Тени прошлого - Джулиан Феллоуз
Шрифт:
Интервал:
Так что в былые времена даже представитель второстепенного, низложенного королевского дома оказывал устроителям приема немалую услугу, приняв приглашение, и Дагмар не была исключением. Великогерцогский дом Моравии на самом деле не мог похвастаться древностью династии. Это была одна из искусственно придуманных фамилий, которые всю вторую половину XIX века великие державы ставили у власти в балканских государствах, по мере того как распадалась Турецкая империя.
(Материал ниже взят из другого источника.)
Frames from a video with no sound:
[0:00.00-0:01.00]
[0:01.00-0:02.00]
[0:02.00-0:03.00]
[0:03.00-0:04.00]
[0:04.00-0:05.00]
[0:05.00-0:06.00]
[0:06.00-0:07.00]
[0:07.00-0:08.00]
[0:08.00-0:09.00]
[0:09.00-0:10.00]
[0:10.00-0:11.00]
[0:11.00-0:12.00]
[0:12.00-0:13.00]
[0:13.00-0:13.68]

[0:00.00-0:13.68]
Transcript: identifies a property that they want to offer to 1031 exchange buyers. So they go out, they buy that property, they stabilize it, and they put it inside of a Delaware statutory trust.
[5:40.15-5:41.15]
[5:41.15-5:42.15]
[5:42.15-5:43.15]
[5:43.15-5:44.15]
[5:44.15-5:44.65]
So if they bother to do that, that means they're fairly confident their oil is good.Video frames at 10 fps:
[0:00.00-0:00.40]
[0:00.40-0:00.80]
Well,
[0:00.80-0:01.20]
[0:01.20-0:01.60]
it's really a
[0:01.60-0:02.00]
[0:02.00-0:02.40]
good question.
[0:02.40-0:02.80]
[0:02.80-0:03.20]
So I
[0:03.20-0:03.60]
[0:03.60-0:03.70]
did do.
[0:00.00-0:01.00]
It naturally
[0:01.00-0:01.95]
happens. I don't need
За эти годы немецких и датских, а в некоторых случаях и местных князей посадили на трон в Румынии и Болгарии, в Черногории и Сербии, в Греции и Албании. Одним из таких государств было скромное гористое государство Моравия, граничившее почти со всеми вышеперечисленными. Турецкий правитель окончательно покинул страну в 1882 году, и на его место решили поставить мелкого князька из дома Людингаузен-Анхальт-Цербстских, главным образом потому, что тот был крестным принца Уэльского. Трудно сказать, отражал ли этот выбор факт близкой дружбы британского принца с матерью мальчика в год его рождения, хотя дом Мальборо обратился к лорду Солсбери с личной просьбой предложить на этот пост принца Эрнста, продемонстрировав тем самым поддержку нашего правительства. Поскольку по площади страна ненамного превышала средних размеров поместье английского герцога, а дохода приносила гораздо меньше, было решено, что королевская корона здесь не подойдет, и в апреле 1883 года в местечке Класко территория была торжественно провозглашена великим герцогством.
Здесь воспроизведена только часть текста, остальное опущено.